Extracted entries ->
⁂

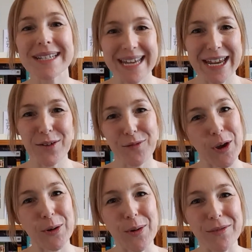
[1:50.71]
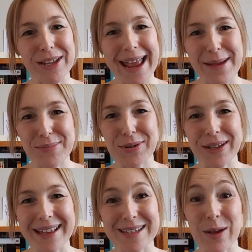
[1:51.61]
take a photo of it and put
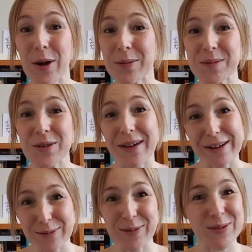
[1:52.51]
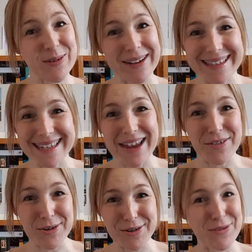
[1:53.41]
it as the home screen or the
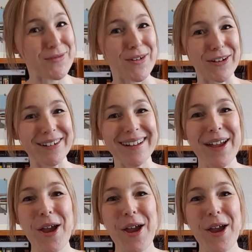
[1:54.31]
screensaver on your phone,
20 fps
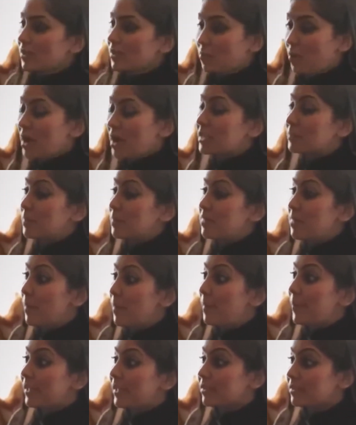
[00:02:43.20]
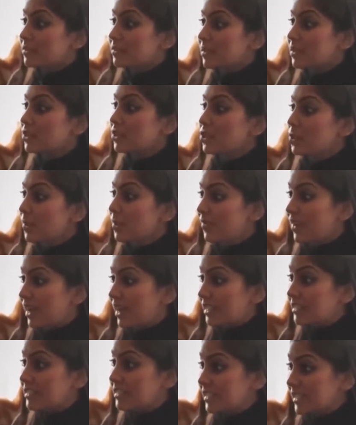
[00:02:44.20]
What has been the biggest right. thing you have
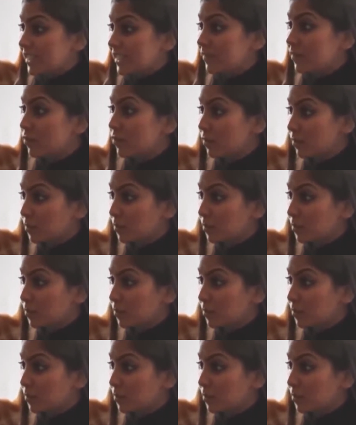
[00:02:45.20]
had to give okay. up?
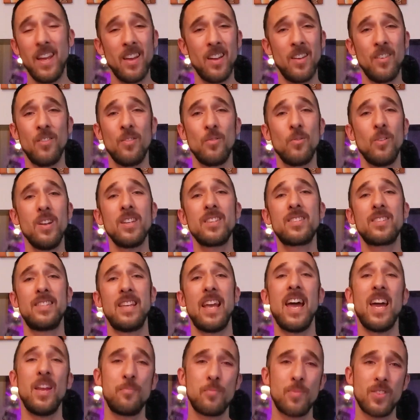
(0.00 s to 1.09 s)
Man, what a
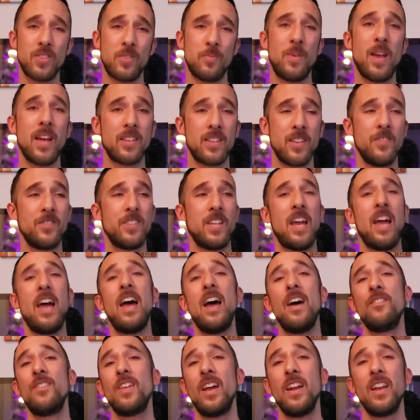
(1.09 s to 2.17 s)
sad perspective to
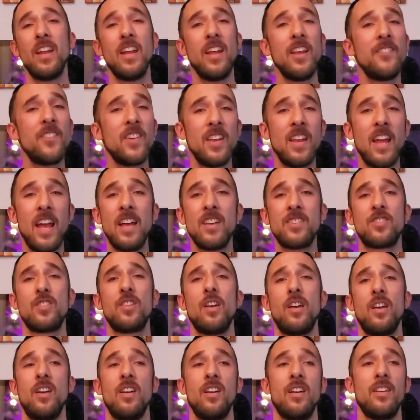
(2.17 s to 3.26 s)
have. That even as
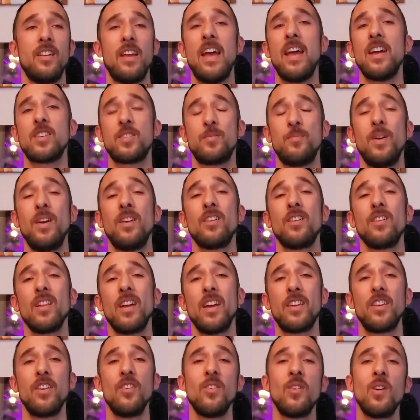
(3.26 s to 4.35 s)
the X-Men are
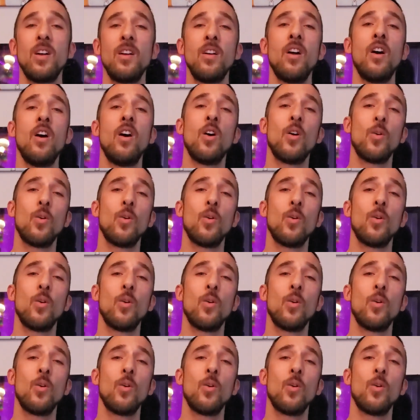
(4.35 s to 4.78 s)
like, you know what?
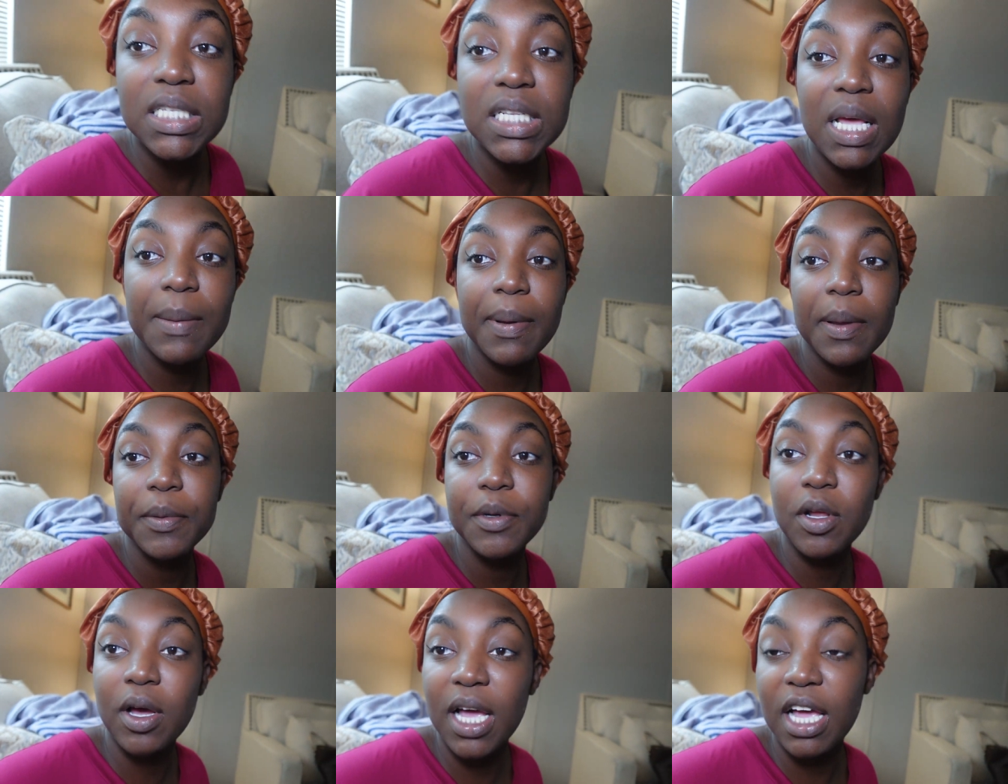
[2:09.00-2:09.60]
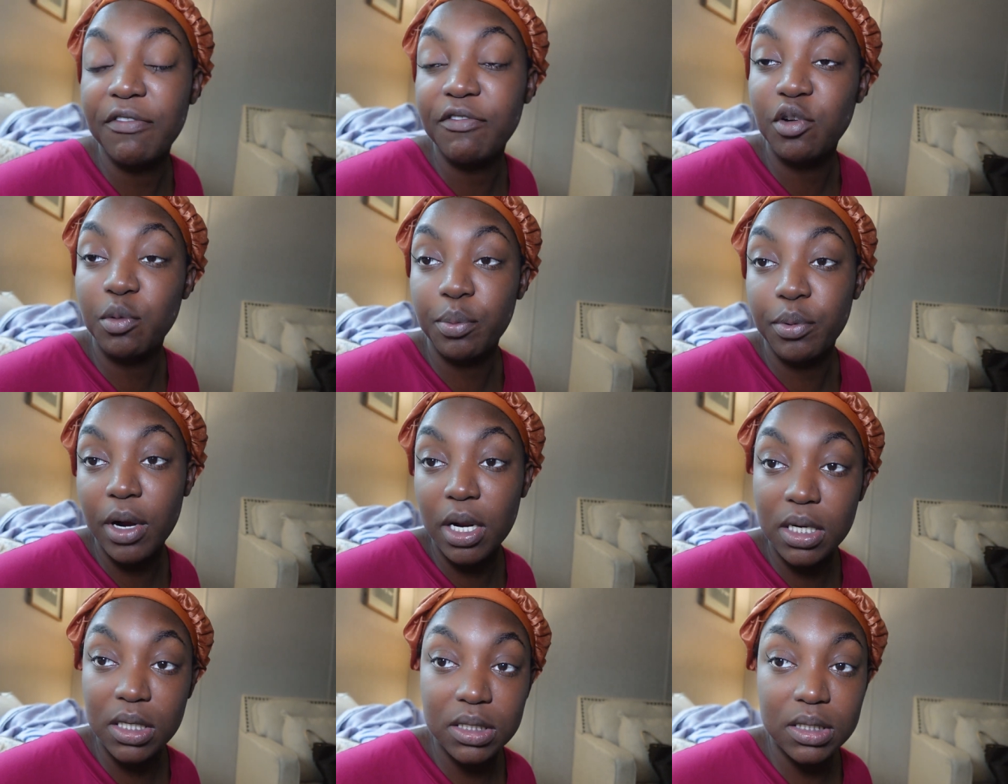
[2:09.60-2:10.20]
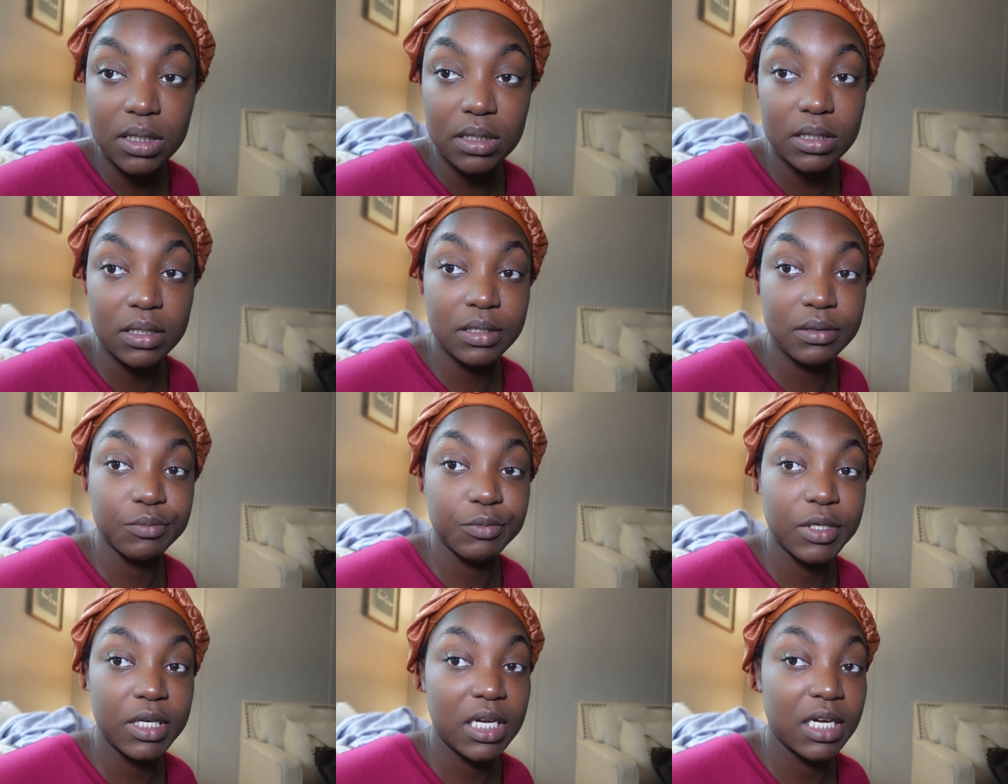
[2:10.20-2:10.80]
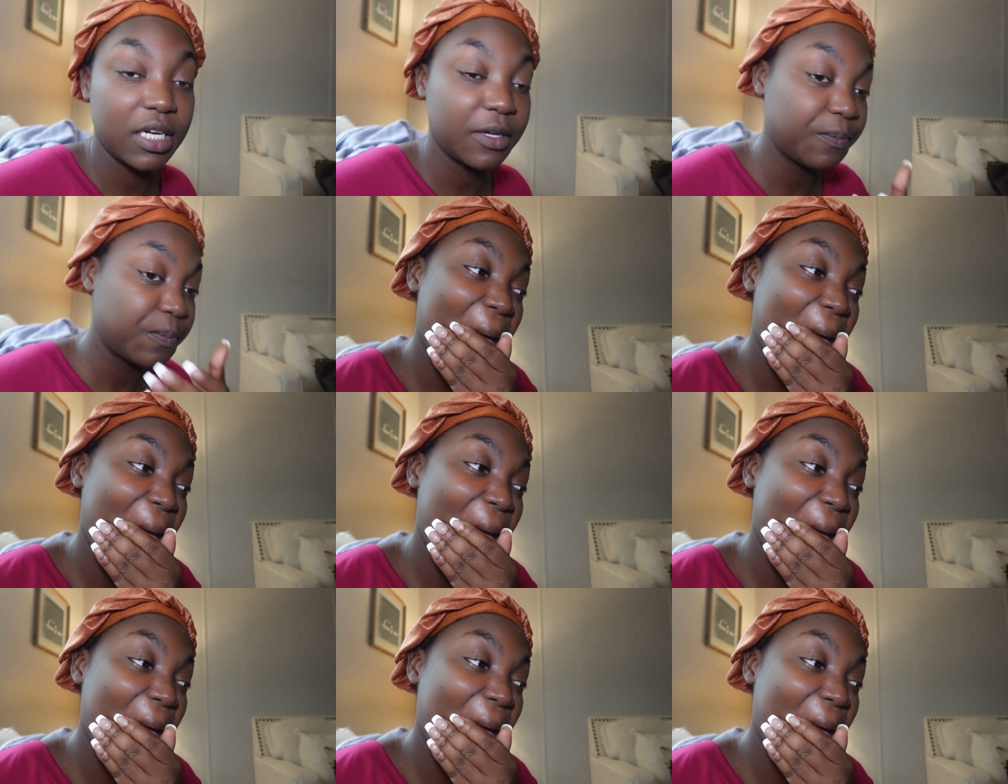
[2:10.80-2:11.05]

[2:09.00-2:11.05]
to let people know I have new products and whatnot.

⁂

About this task -> The entries above should be reproduced exactly, without their pictures.

Result below ->
[1:50.71]
[1:51.61]
take a photo of it and put
[1:52.51]
[1:53.41]
it as the home screen or the
[1:54.31]
screensaver on your phone,
20 fps
[00:02:43.20]
[00:02:44.20]
What has been the biggest right. thing you have
[00:02:45.20]
had to give okay. up?
(0.00 s to 1.09 s)
Man, what a
(1.09 s to 2.17 s)
sad perspective to
(2.17 s to 3.26 s)
have. That even as
(3.26 s to 4.35 s)
the X-Men are
(4.35 s to 4.78 s)
like, you know what?
[2:09.00-2:09.60]
[2:09.60-2:10.20]
[2:10.20-2:10.80]
[2:10.80-2:11.05]

[2:09.00-2:11.05]
to let people know I have new products and whatnot.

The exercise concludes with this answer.